## Exercise brief
Leave out the pictures and retype all the entries below exactly.

## Source data

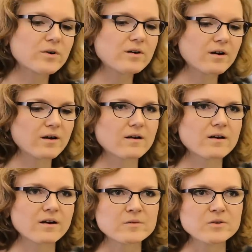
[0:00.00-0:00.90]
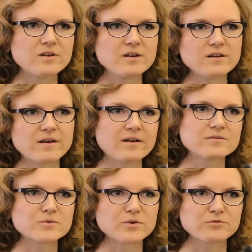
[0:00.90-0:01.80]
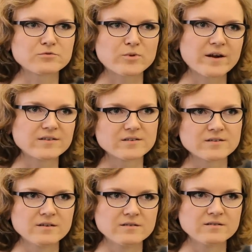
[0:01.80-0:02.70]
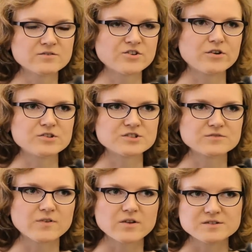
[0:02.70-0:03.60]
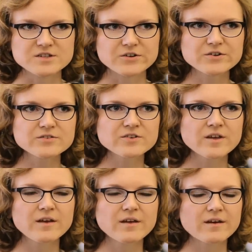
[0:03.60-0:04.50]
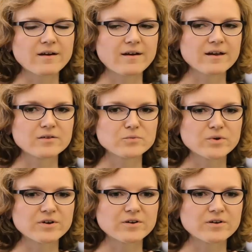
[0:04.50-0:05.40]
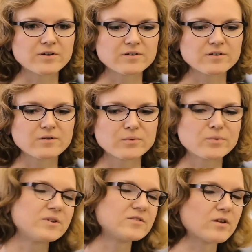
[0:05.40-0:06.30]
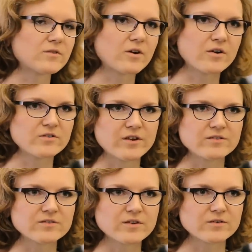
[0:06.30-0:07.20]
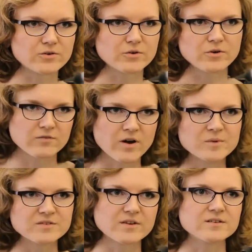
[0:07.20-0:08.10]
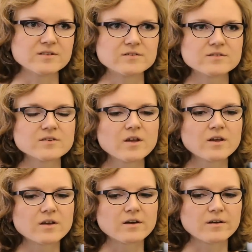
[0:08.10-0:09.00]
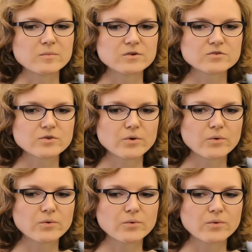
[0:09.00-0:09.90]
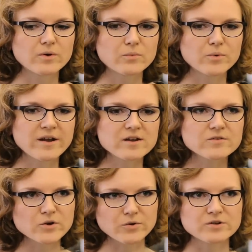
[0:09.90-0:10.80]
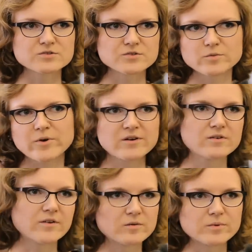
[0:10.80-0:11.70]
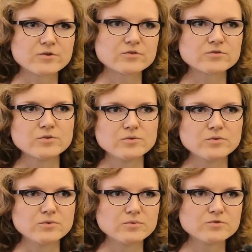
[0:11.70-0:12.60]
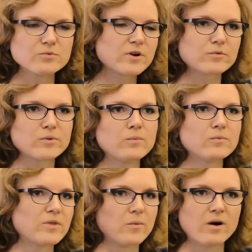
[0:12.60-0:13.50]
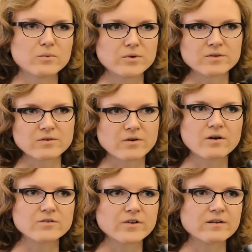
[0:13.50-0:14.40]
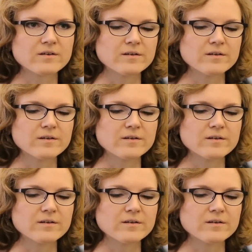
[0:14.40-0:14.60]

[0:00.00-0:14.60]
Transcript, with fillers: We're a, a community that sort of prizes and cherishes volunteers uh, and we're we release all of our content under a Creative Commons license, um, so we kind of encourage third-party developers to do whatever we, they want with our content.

## Response to this task
[0:00.00-0:00.90]
[0:00.90-0:01.80]
[0:01.80-0:02.70]
[0:02.70-0:03.60]
[0:03.60-0:04.50]
[0:04.50-0:05.40]
[0:05.40-0:06.30]
[0:06.30-0:07.20]
[0:07.20-0:08.10]
[0:08.10-0:09.00]
[0:09.00-0:09.90]
[0:09.90-0:10.80]
[0:10.80-0:11.70]
[0:11.70-0:12.60]
[0:12.60-0:13.50]
[0:13.50-0:14.40]
[0:14.40-0:14.60]

[0:00.00-0:14.60]
Transcript, with fillers: We're a, a community that sort of prizes and cherishes volunteers uh, and we're we release all of our content under a Creative Commons license, um, so we kind of encourage third-party developers to do whatever we, they want with our content.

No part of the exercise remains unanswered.